If the recommendations are accepted, Vale’s investments worth $1 billion will have to be written off. It is not clear whether the company will be compensated for the amount it has already paid to BSGR for acquiring a 51% stake in northern Simandou in the first place. A re-tendering process will also witness Vale’s competitors like Rio Tinto and BHP Billiton competing for the deposit. However, a more immediate concern would be the possibility of international arbitration because BSGR has threatened to take this route if stripped of its ownership. This would mean a lengthy and protracted legal battle which will simply delay progress with mining the disputed deposit.
A Recap On The Simandou Project
It is widely acknowledged in the mining industry that Simandou holds one of the world’s best undeveloped iron ore deposits. The iron content in the ore is so high that experts say it requires very little processing. The problem is that the mine is located 700 km from Guinea’s coast, which means that it will cost at least $10 billion to exploit. A lot of transportation infrastructure will have to be put in place before the ore can be monetized. 
Rio Tinto was granted rights to mine Simandou in the 1990′s by the then dictatorial regime. In 2008, the regime of the day stripped Rio of rights to half the concession saying that it had missed deadlines to start mining. The half taken away was given to Beny Steinmetz Group Resources, which in turn sold a 51% stake to Vale in 2010 for $2.5 billion. 

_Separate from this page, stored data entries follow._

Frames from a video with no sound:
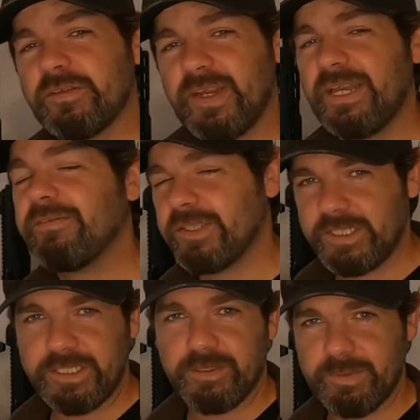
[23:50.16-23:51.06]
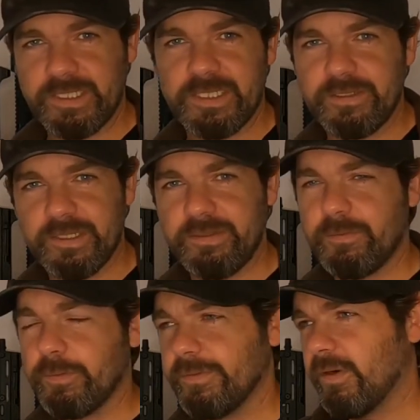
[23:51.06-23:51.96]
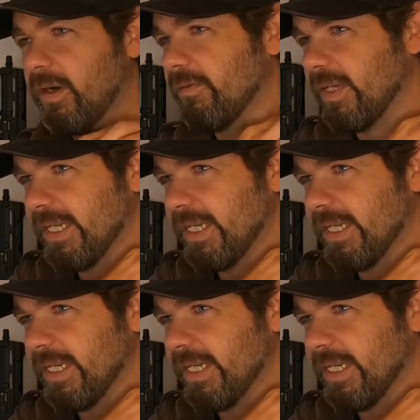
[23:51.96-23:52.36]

I've ever seen the PCC45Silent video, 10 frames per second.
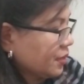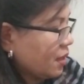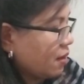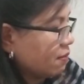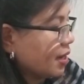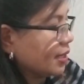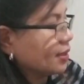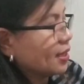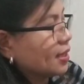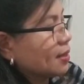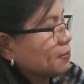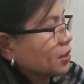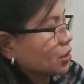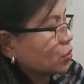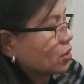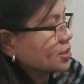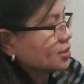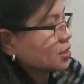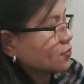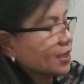All right, and I'm gonna cross
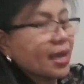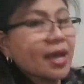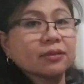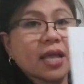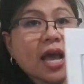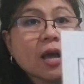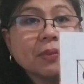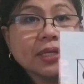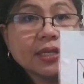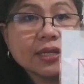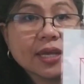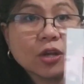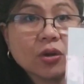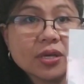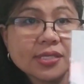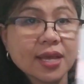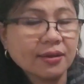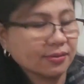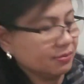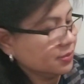this one out. How many did I cross
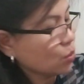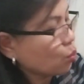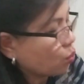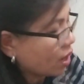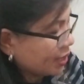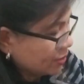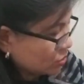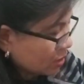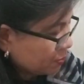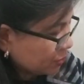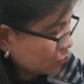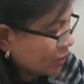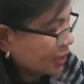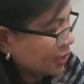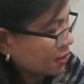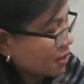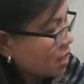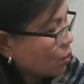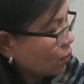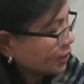out? 1, so I put 1 here.
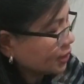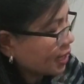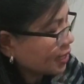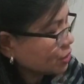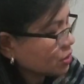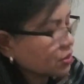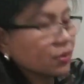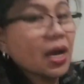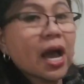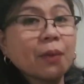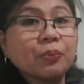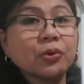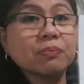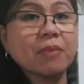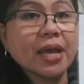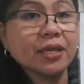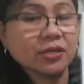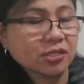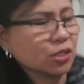What did I do? I put minus.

After paying $500 million to BSGR , Vale’s plans were upset after the surprise end of military rule and the introduction of a new mining code in Guinea. The government declared that all contracts would be reviewed and reworked. It said that it would cancel licenses obtained through bribes and secure a minimum minority stake for the state in all projects. 
A government committee launched a corruption probe to find how BSGR got awarded for just $160 million the half of Simandou stripped from Rio Tinto. It also questioned whether BSGR ever intended to mine its half of Simandou or simply acquired the rights in order to sell them at a higher price. At the time, BSGR rejected the allegations and defended itself by saying that it wouldn’t get paid unless the project got going.
What Happens Now?
BSGR has slammed the process followed by the committee to arrive at its conclusions and termed it a “pre-determined and orchestrated plan” to strip it of its mining rights. It has warned that if the recommendations are accepted the company will opt for international arbitration, a lengthy process that will add to the already delayed development of the mine.
Although the technical committee has recommended that Vale be banned from reapplying for the rights, if eventually the deposit does come up for re-tendering, the government might allow Vale to participate. Even so, Vale will certainly face stiff competition from Rio Tinto and BHP Billiton who have expressed interest in taking part in such a tender.
The Simandou project was put on hold by the government in October 2012 following the constitution of the government committee to review mining concessions. Therefore, any expected production from this deposit is not factored into the company’s growth plans or valuations. We think that this limits the impact on the company’s stock valuation to only the non-cash impairment that will have to be incurred if the deposit gets taken away. This, of course, assumes that an international arbitration process will fail to bring relief to the company. However, if the project does go through at some stage, there could be upside for Vale’s stock in the long term. The production targeted from this deposit is 50-70 million tonnes per year if and when operations begin and Vale’s share would be half of this. To put it in perspective, the company produced 300 million tonnes of iron ore in 2013. The benefits wouldn’t necessarily accrue as soon as production begins because the upfront capital expenditure for the project is expected to be $8-10 billion and Vale would definitely have to fund a large portion of it. 
Given that there are too many unknowns at this stage, it is not possible to immediately come to a conclusion about the impact of this news on Vale’s valuation for the foreseeable future. We will keep a watch on further developments on this front and update our outlook once something concrete emerges.